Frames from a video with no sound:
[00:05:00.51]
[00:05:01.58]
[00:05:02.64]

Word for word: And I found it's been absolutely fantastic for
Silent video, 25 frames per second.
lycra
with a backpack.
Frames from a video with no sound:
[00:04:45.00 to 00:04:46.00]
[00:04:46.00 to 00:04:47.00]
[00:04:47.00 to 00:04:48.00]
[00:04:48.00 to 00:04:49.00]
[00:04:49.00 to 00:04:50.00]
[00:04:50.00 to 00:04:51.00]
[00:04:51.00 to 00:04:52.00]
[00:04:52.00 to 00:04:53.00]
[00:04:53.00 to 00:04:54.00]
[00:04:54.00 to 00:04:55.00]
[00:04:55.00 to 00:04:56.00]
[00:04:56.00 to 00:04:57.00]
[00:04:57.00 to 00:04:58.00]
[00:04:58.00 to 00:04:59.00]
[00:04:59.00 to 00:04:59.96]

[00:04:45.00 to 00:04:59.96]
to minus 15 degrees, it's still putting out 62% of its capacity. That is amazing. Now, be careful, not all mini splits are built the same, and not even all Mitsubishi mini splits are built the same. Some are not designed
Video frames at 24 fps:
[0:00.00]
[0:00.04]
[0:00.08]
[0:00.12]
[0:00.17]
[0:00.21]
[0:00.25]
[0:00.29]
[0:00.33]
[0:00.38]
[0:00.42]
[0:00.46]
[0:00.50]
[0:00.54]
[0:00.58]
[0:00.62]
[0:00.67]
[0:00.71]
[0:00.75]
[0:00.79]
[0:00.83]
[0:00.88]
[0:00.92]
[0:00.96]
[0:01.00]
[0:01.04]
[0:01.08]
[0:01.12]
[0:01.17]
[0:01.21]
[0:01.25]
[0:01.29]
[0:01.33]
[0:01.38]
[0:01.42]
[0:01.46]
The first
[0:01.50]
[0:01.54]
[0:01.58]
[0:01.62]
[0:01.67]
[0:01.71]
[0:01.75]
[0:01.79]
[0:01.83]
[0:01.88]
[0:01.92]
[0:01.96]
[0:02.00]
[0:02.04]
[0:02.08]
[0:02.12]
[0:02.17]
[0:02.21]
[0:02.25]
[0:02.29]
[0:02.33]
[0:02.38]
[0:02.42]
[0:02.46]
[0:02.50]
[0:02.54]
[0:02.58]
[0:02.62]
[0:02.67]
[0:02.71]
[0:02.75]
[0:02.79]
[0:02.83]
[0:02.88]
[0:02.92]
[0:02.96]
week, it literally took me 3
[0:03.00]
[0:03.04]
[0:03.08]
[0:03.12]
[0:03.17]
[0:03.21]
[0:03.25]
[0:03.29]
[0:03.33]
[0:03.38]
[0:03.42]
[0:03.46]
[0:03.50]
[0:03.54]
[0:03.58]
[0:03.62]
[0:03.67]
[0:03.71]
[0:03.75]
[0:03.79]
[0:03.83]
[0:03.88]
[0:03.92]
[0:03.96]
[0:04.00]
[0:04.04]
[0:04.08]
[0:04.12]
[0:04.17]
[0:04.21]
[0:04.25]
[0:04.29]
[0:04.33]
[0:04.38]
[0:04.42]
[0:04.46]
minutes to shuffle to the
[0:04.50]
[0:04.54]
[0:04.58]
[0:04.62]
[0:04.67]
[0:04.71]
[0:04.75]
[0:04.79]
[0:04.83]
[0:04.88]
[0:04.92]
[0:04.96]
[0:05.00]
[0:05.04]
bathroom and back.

━━━━━━━━━━━━━━━━

### WHAT IS NEEDED
Reproduce the entire listing. Keep every word as it is.

### ANSWER SECTION
Frames from a video with no sound:
[00:05:00.51]
[00:05:01.58]
[00:05:02.64]

Word for word: And I found it's been absolutely fantastic for
Silent video, 25 frames per second.
lycra
with a backpack.
Frames from a video with no sound:
[00:04:45.00 to 00:04:46.00]
[00:04:46.00 to 00:04:47.00]
[00:04:47.00 to 00:04:48.00]
[00:04:48.00 to 00:04:49.00]
[00:04:49.00 to 00:04:50.00]
[00:04:50.00 to 00:04:51.00]
[00:04:51.00 to 00:04:52.00]
[00:04:52.00 to 00:04:53.00]
[00:04:53.00 to 00:04:54.00]
[00:04:54.00 to 00:04:55.00]
[00:04:55.00 to 00:04:56.00]
[00:04:56.00 to 00:04:57.00]
[00:04:57.00 to 00:04:58.00]
[00:04:58.00 to 00:04:59.00]
[00:04:59.00 to 00:04:59.96]

[00:04:45.00 to 00:04:59.96]
to minus 15 degrees, it's still putting out 62% of its capacity. That is amazing. Now, be careful, not all mini splits are built the same, and not even all Mitsubishi mini splits are built the same. Some are not designed
Video frames at 24 fps:
[0:00.00]
[0:00.04]
[0:00.08]
[0:00.12]
[0:00.17]
[0:00.21]
[0:00.25]
[0:00.29]
[0:00.33]
[0:00.38]
[0:00.42]
[0:00.46]
[0:00.50]
[0:00.54]
[0:00.58]
[0:00.62]
[0:00.67]
[0:00.71]
[0:00.75]
[0:00.79]
[0:00.83]
[0:00.88]
[0:00.92]
[0:00.96]
[0:01.00]
[0:01.04]
[0:01.08]
[0:01.12]
[0:01.17]
[0:01.21]
[0:01.25]
[0:01.29]
[0:01.33]
[0:01.38]
[0:01.42]
[0:01.46]
The first
[0:01.50]
[0:01.54]
[0:01.58]
[0:01.62]
[0:01.67]
[0:01.71]
[0:01.75]
[0:01.79]
[0:01.83]
[0:01.88]
[0:01.92]
[0:01.96]
[0:02.00]
[0:02.04]
[0:02.08]
[0:02.12]
[0:02.17]
[0:02.21]
[0:02.25]
[0:02.29]
[0:02.33]
[0:02.38]
[0:02.42]
[0:02.46]
[0:02.50]
[0:02.54]
[0:02.58]
[0:02.62]
[0:02.67]
[0:02.71]
[0:02.75]
[0:02.79]
[0:02.83]
[0:02.88]
[0:02.92]
[0:02.96]
week, it literally took me 3
[0:03.00]
[0:03.04]
[0:03.08]
[0:03.12]
[0:03.17]
[0:03.21]
[0:03.25]
[0:03.29]
[0:03.33]
[0:03.38]
[0:03.42]
[0:03.46]
[0:03.50]
[0:03.54]
[0:03.58]
[0:03.62]
[0:03.67]
[0:03.71]
[0:03.75]
[0:03.79]
[0:03.83]
[0:03.88]
[0:03.92]
[0:03.96]
[0:04.00]
[0:04.04]
[0:04.08]
[0:04.12]
[0:04.17]
[0:04.21]
[0:04.25]
[0:04.29]
[0:04.33]
[0:04.38]
[0:04.42]
[0:04.46]
minutes to shuffle to the
[0:04.50]
[0:04.54]
[0:04.58]
[0:04.62]
[0:04.67]
[0:04.71]
[0:04.75]
[0:04.79]
[0:04.83]
[0:04.88]
[0:04.92]
[0:04.96]
[0:05.00]
[0:05.04]
bathroom and back.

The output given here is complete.